→ Exercise description: Leaving the pictures aside, repeat every line below exactly.

....................

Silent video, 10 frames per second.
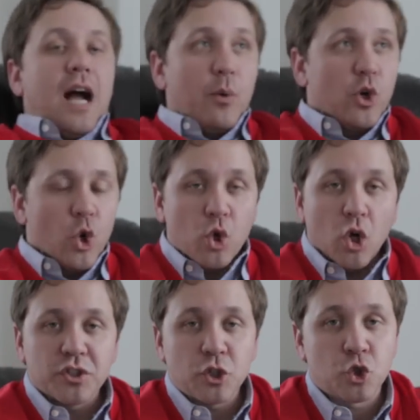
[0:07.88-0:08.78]
I wonder who calls a
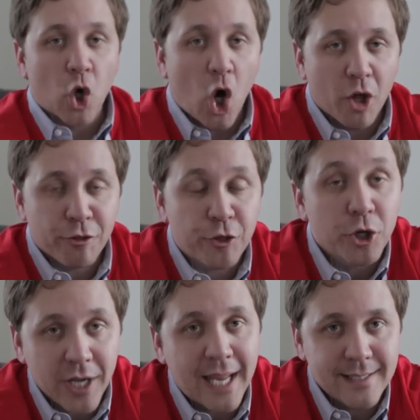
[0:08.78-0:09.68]
draw on 3rd and
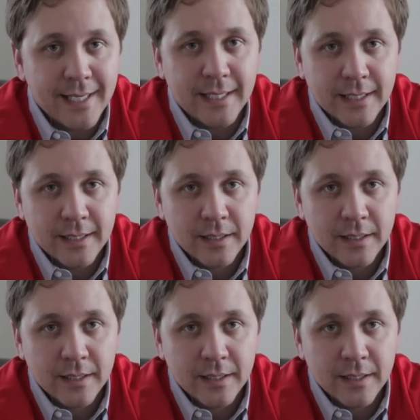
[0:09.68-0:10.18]
18.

....................

→ Result of this task:
Silent video, 10 frames per second.
[0:07.88-0:08.78]
I wonder who calls a
[0:08.78-0:09.68]
draw on 3rd and
[0:09.68-0:10.18]
18.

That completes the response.